▸ **YOUR TASK**: Reproduce exactly the lines from the one containing "[00:00:08.00 to 00:00:09.00]" through the end of the entries, including both. Drop the pictures.

EXERCISE DATA: Begin

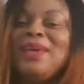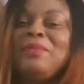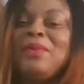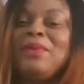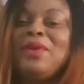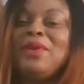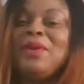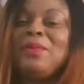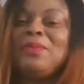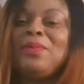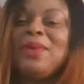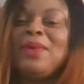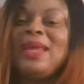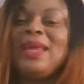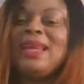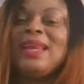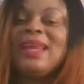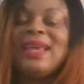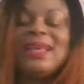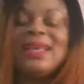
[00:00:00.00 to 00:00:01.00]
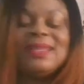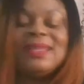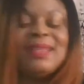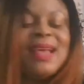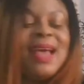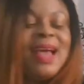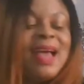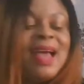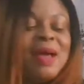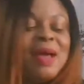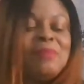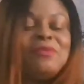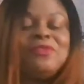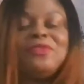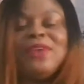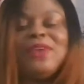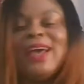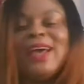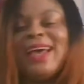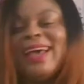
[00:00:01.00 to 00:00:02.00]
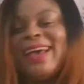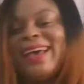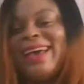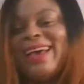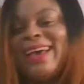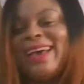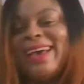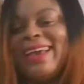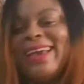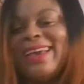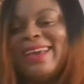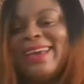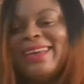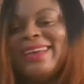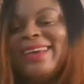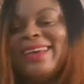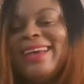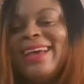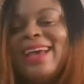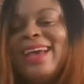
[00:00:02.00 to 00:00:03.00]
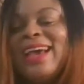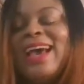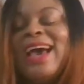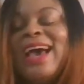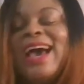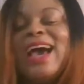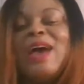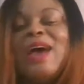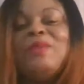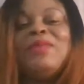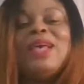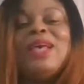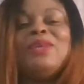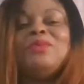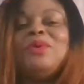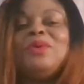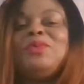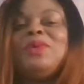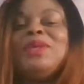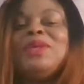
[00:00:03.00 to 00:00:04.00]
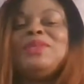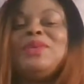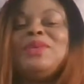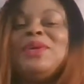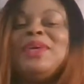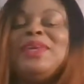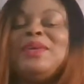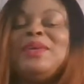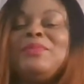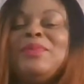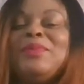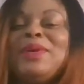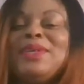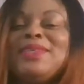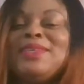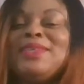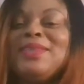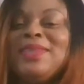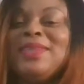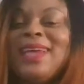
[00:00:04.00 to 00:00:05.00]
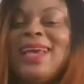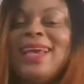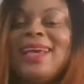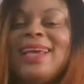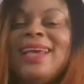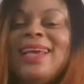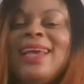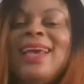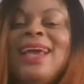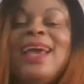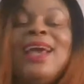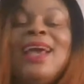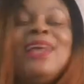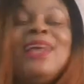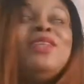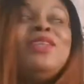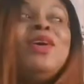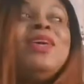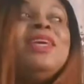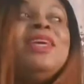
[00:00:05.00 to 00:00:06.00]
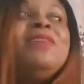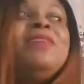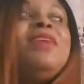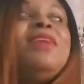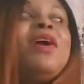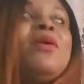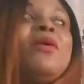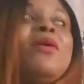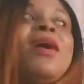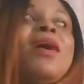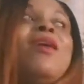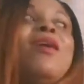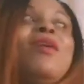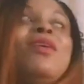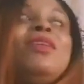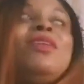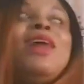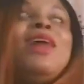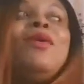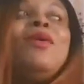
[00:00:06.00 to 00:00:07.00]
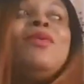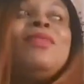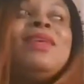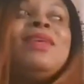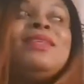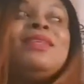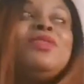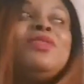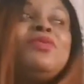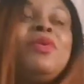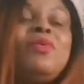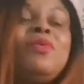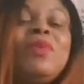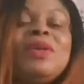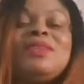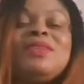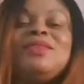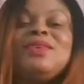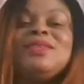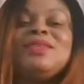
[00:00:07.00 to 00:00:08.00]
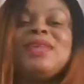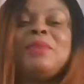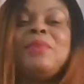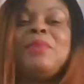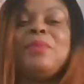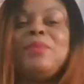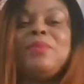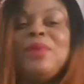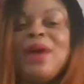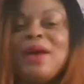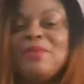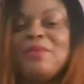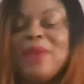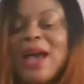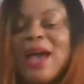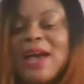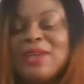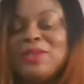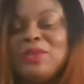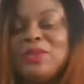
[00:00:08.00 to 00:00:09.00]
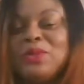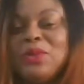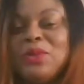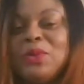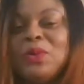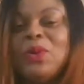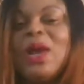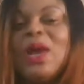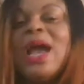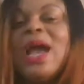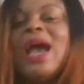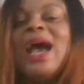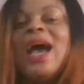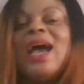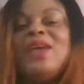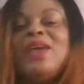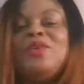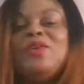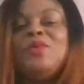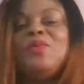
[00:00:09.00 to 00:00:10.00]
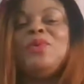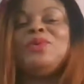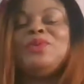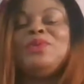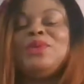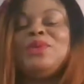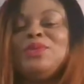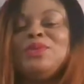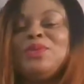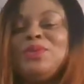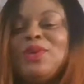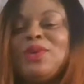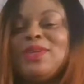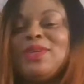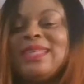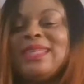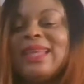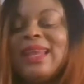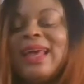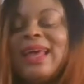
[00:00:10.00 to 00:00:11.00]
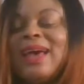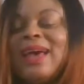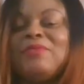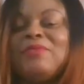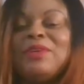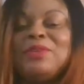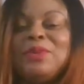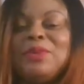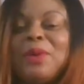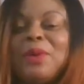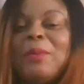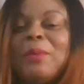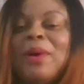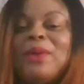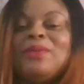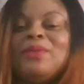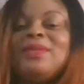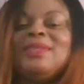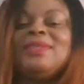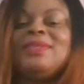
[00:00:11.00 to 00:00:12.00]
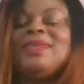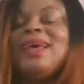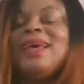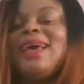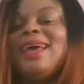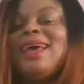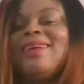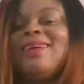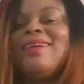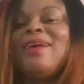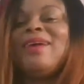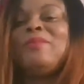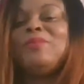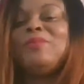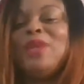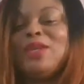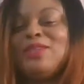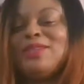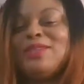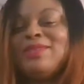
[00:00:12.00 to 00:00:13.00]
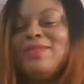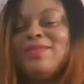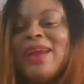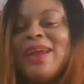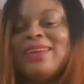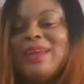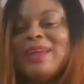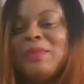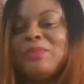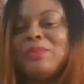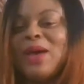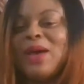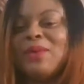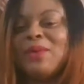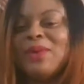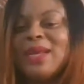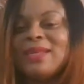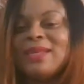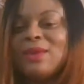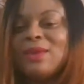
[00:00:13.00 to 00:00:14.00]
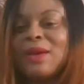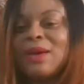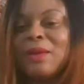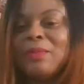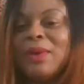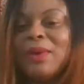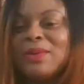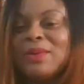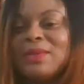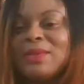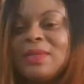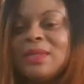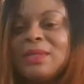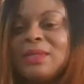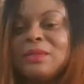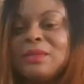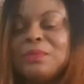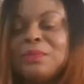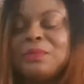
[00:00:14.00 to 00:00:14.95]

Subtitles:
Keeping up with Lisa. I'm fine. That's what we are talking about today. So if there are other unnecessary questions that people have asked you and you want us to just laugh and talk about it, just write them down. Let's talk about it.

EXERCISE DATA: End

▸ **TASK SOLUTION**:
[00:00:08.00 to 00:00:09.00]
[00:00:09.00 to 00:00:10.00]
[00:00:10.00 to 00:00:11.00]
[00:00:11.00 to 00:00:12.00]
[00:00:12.00 to 00:00:13.00]
[00:00:13.00 to 00:00:14.00]
[00:00:14.00 to 00:00:14.95]

Subtitles:
Keeping up with Lisa. I'm fine. That's what we are talking about today. So if there are other unnecessary questions that people have asked you and you want us to just laugh and talk about it, just write them down. Let's talk about it.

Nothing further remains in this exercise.